Microsoft Research India Theory Day featured a one-day workshop focusing on algorithms and cryptography, jointly organized by Microsoft Research India and the Indian Institute of Science (IISc).

## About India Theory Day

Microsoft Research India Theory Day was held in Bangalore on December 22, 2007. It featured a one-day workshop focusing on algorithms and cryptography. The MSR India Theory Day 2007 was jointly organized by Microsoft Research India and the Indian Institute of Science (IISc).

An eminent panel of speakers addressed the workshop. The speakers included Adi Shamir, Madhu Sudan, Umesh Vazirani, Santosh Vempala and Ravi Kannan. They presented the latest research developments in theoretical computer science in a manner accessible to advanced students and researchers.

## Speakers

**Prof. Umesh Vazirani (UC Berkeley)****Prof. Adi Shamir (Weizmann Institute of Science)****Dr. Ravi Kannan (Microsoft Research)****Prof. Santosh Vempala (Georgia Tech)****Prof. Madhu Sudan (MIT)**

## Abstracts

**Expander Flows, Graph Spectra and Graph Separators**- Umesh Vazirani

A graph separator is a set of edges whose deletion partitions the graph into two (or more) pieces. Finding small graph separators is a fundamental combinatorial problem with numerous applications. Interest in it also derives from its theoretical connections to spectral methods, linear/semi-definite programming, high dimensional geometry and measure concentration. In this talk I will speak about very fast approximation algorithms for this problem, that are almost as fast as max-flow computations. The analysis of these algorithms is based on a cut-matching game, a new embedding of the graph in R^n called the walk-embedding, and the notion of {\em expander flows}, introduced in [ARV], which constitute an interesting "certificate" of a graph's expansion.

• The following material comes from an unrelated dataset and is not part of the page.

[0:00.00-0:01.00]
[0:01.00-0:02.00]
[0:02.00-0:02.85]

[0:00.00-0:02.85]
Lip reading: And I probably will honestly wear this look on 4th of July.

**Multivariate Cryptography**- Adi Shamir

The security of the RSA cryptosystem is based on the difficulty of solving a single algebraic equation in one variable over a large domain such as the integers modulo n=pq. The security of multivariate cryptosystems is based on the difficulty of solving many algebraic equations in many variables over a small domain such as GF(2). The best known multivariate scheme is SFLASH, which is basically an obfuscated variant of RSA with many variables. It is very efficient, and was selected in 2003 by the European NESSIE project as one of only three recommended signature schemes, and as the one most suitable for constrained devices. In this talk I will describe a new type of mathematical attack on mutivariate schemes which can break SFLASH with its largest recommended parameters in a few seconds on a single PC. This is joint work with Dubois, Fouque, and Stern. The talk will be self contained, requiring only basic knowledge about the structure of finite fields.

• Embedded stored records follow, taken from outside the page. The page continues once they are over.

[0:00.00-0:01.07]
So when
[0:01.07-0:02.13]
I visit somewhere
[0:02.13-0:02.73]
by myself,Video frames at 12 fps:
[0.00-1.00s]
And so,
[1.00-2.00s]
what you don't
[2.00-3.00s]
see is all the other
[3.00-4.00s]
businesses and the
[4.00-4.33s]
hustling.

**Generative Models, Planted Problems****- Ravi Kannan**

The input data to many problems on Graphs, Clustering, Learning etc. is a matrix. Often the problems are hard in the worst-case. To study the average-case, one needs a generative model. A natural model is to assume "full-independence" – i.e., the entries of the matrix are chosen independently. This facilitates analysis because of deep classical theorems. We will discuss this as well as recent work on making do with the much more realistic assumption of partial independence, where only the columns are assumed to be independent of each other. Some mention will be made of "planted" models where in addition to the random structure, there is an artificial "plant" and the objective is to find it.

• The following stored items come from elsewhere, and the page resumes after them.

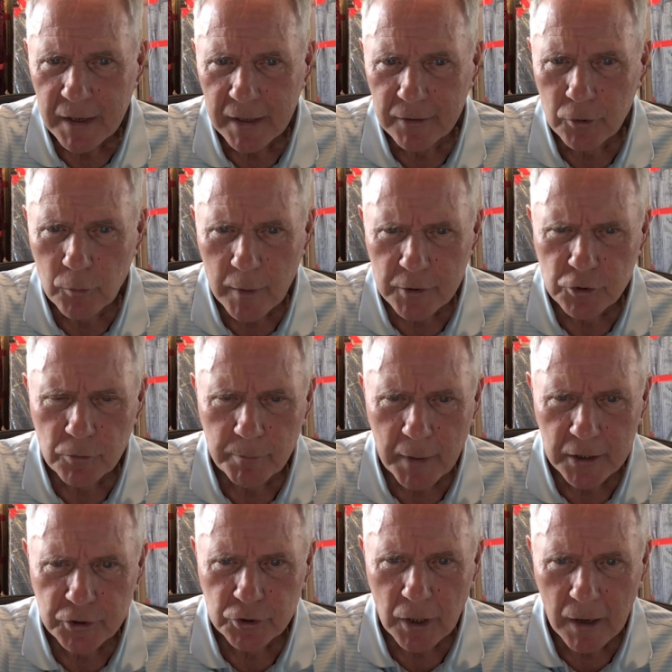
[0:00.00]
and the Congressional
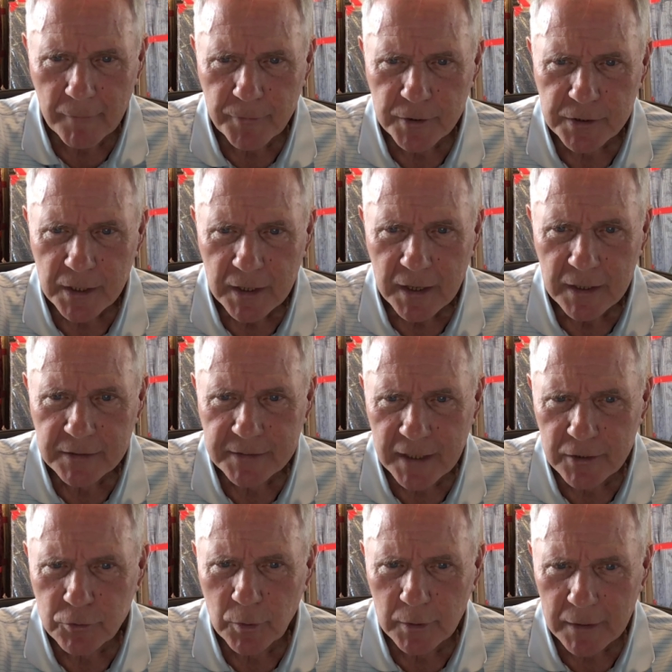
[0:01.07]
Budget Office has
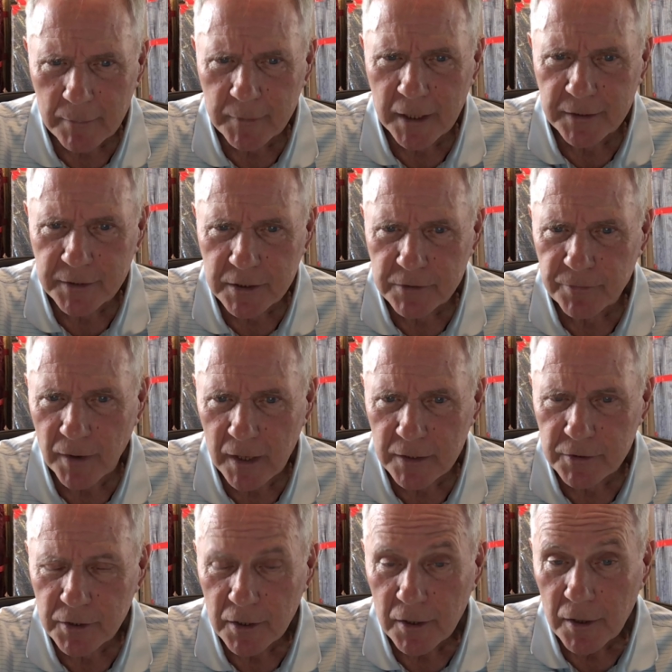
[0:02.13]
said to eliminate these
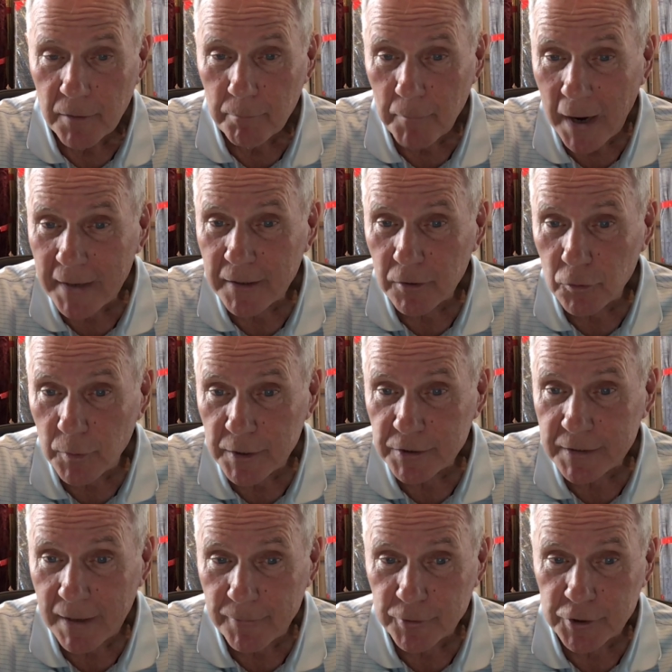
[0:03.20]
funds might increase
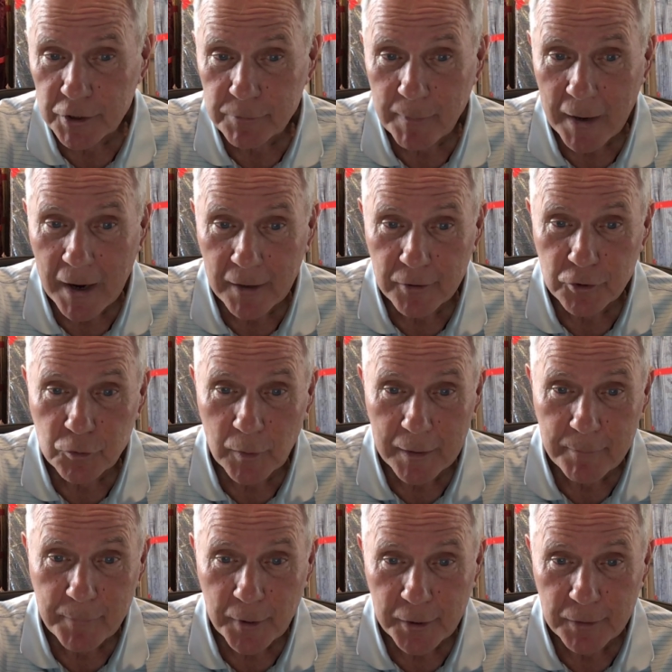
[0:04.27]
deficits by
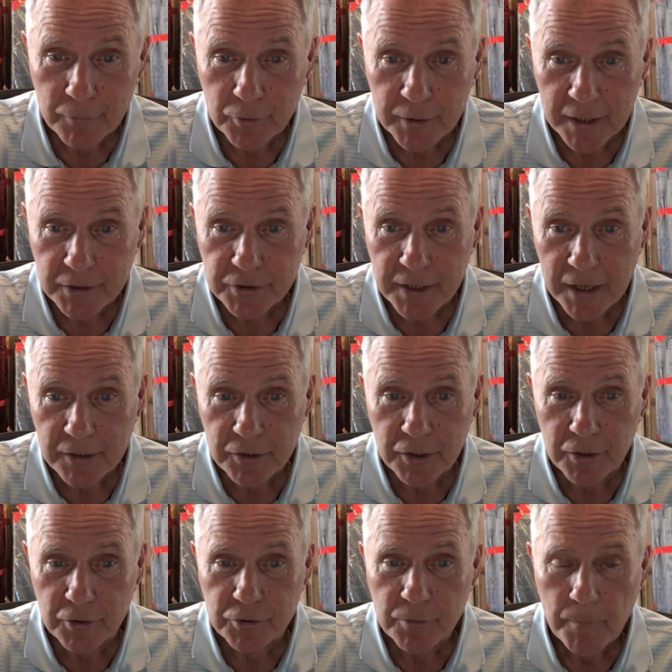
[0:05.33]
$120 billion over the next 10
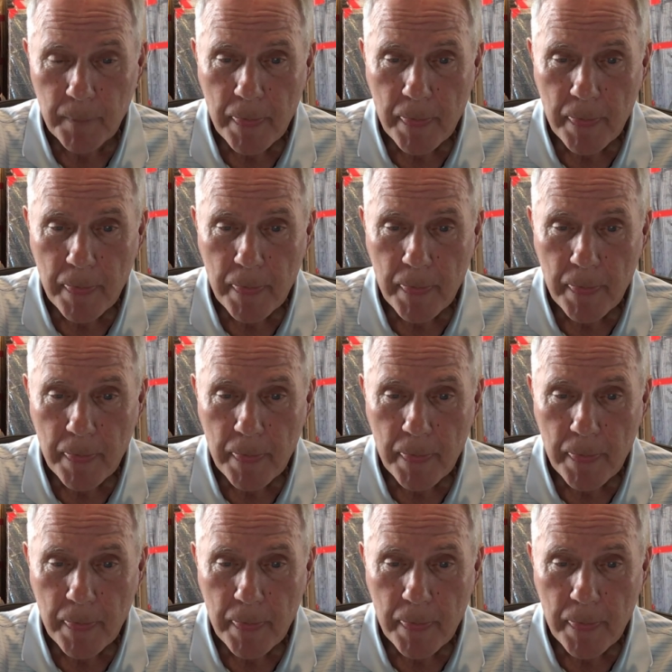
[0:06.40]
years.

**Spectral Algorithms for Learning and Clustering: PCA and Beyond****- Santosh Vempala **

The spectrum of a matrix (or a graph) captures many interesting properties in surprising ways. Spectral methods (based on eigenvalues and eigenvectors) are already used for unsupervised learning, image segmentation, to improve precision and recall in databases and broadly for information retrieval. The common component of these methods is a projection to the space of a few singular vectors of the data. In this talk, we describe this idea via its role in efficient algorithms for (a) clustering object-feature (document-term) matrices and (b) the classical problem of learning a mixture of Gaussians. We highlight the apparent limit of the method for the latter, then present a new variant of principal component analysis (which we call isotropic PCA) that is able to go significantly beyond this limit. In particular, to classify a sample from a mixture of two arbitrary Gaussians one only needs to assume that they are almost separable by a hyperplane.

**Towards Universal Semantic Communication****- Madhu Sudan**

Is it possible for two intelligent players to communicate meaningfully with each other, without any prior common background? What does it even mean for the two players to understand each other? In addition to being an intriguing question in its own right, we argue that this question also goes to the heart of modern communication infrastructures, where misundestandings (mismatches in protocols) between communicating players are a major source of errors. We believe that questions like this need to be answered to set the foundations for a robust theory of (meaningful) communication. In this talk, I will describe what computational complexity has to say about such interactions. Most of the talk will focus on how some of the nebulous notions, such as intelligence and understanding, should be defined in concrete settings. We assert that in order to communicate "successfully", the communicating players should be explicit about their goals - what the communication should achieve. We show examples that illustrate that when goals are explicit the communicating players can achieve meaningful communication. Joint work with Brendan Juba (MIT).